Le Pen ha risposto attenuando la sua posizione allo scopo di pescare voti nel gran mare dei moderati. Ma per Macron stavolta non sembra essere lei la minaccia più grossa, bensì Valérie Pécresse, la gollista vincitrice delle primarie del partito Les Républicains, ex ministra di Nicolas Sarkozy e attuale presidente dell’Île-de-France, che si appella allo stesso elettorato liberale e moderato.

Salita repentinamente in cima ai sondaggi, alla pari col presidente, ha avviato una frenetica campagna elettorale con toni di inusitata durezza. Accusa Macron di essere reticente, gigione, inconcludente. «L’ossessione di Macron è piacere, la mia ossessione è batterlo», ha detto nella prima manifestazione della campagna.

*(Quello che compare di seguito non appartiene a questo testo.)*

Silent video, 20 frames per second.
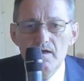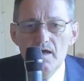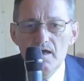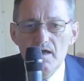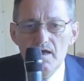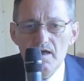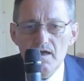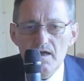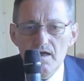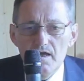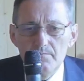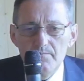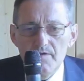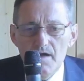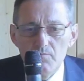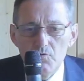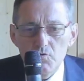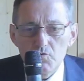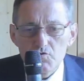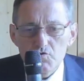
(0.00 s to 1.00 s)
e
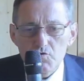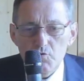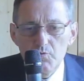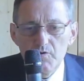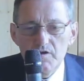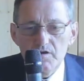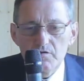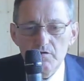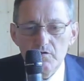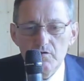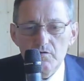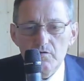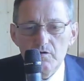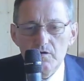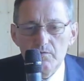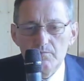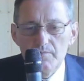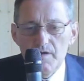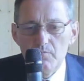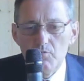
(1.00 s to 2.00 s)
abbiamo costruito,
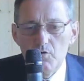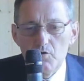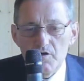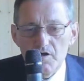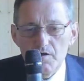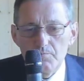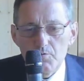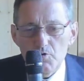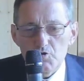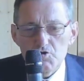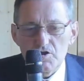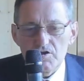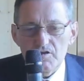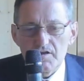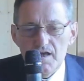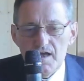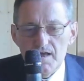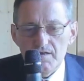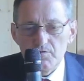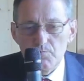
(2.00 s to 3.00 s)
abbiamo
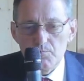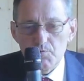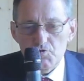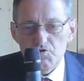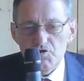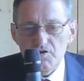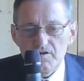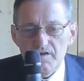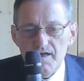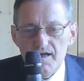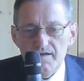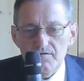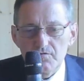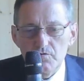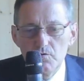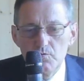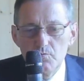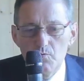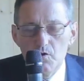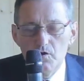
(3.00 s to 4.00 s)
riprogettato, progettato
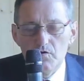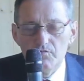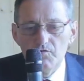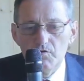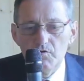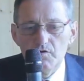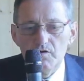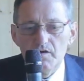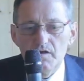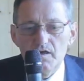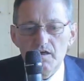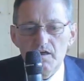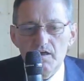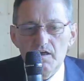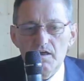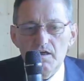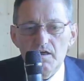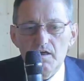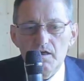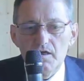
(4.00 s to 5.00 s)
il nuovo
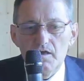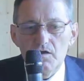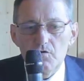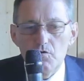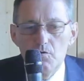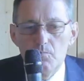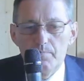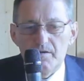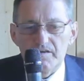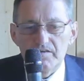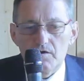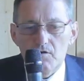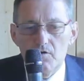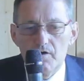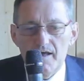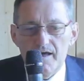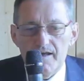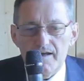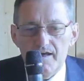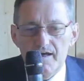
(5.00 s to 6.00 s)
e con
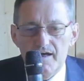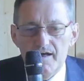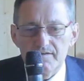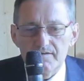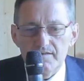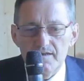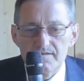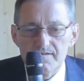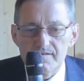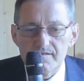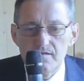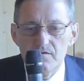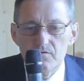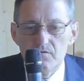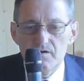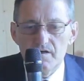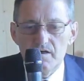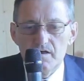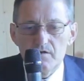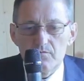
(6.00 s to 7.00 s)
particolare
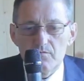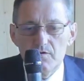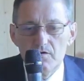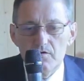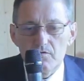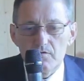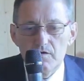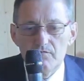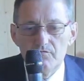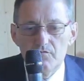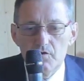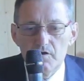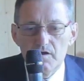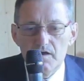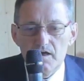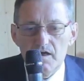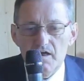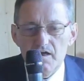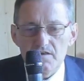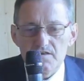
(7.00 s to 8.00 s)
attenzione a quello che
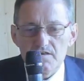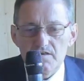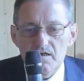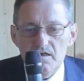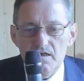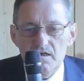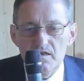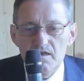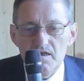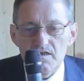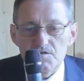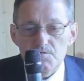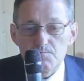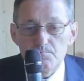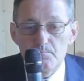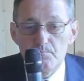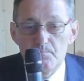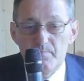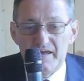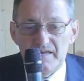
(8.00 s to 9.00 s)
vuole essere gli
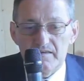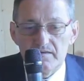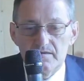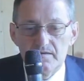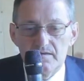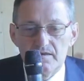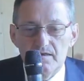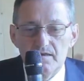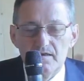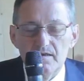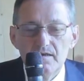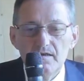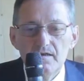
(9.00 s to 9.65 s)
aspetti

Il suo obiettivo è di «rafforzare tre funzioni essenziali dello Stato: educare, proteggere e curare». Ma, passando alle cose concrete, ha annunciato che ridurrà il numero dei dipendenti pubblici (invisi in Francia non meno che in Italia) e taglierà le pensioni, con più di una strizzata d’occhio all’elettorato di Marine Le Pen. Ha proposto di stabilire quote per l’immigrazione e pene più pesanti per i delitti commessi nei quartieri sensibili. «Ha la febbrilità come motore e l’ipocrisia come carburante», ha dichiarato il portavoce di Macron.

Cercansi moderati

Ma non meno febbrile è la campagna del presidente, che sfrutta ogni occasione per attirare l’elettorato moderato. Dopo aver celebrato l’ingresso al Panthéon della ballerina, cantante e attrice franco-americana Joséphine Baker, Macron ha pronunciato al parlamento europeo un discorso in omaggio all’ex presidente Valéry Giscard d’Estaing, tutte operazioni dirette - come ha scritto Le Monde – a «prosciugare l’elettorato di Les Républicains».

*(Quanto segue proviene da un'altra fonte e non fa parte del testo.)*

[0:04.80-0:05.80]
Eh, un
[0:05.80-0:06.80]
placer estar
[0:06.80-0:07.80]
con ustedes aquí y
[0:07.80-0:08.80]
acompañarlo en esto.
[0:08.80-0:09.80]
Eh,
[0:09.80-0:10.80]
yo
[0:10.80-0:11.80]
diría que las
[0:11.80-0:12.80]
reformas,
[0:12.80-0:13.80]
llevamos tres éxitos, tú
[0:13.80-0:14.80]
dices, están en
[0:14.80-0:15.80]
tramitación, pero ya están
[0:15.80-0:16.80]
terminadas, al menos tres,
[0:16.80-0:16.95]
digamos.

Macron sa che la posta in gioco è grossa e il rischio è altissimo. Un sondaggio pubblicato dal quotidiano francese il 18 dicembre scorso lo dà come favorito al primo turno, ma Pécresse lo tallona da vicino, seguita da Le Pen e Zemmour alla pari. La comparsa di Taubira scompiglierà necessariamente questo già complicato puzzle e nessuno sa come lo si potrà ricomporre.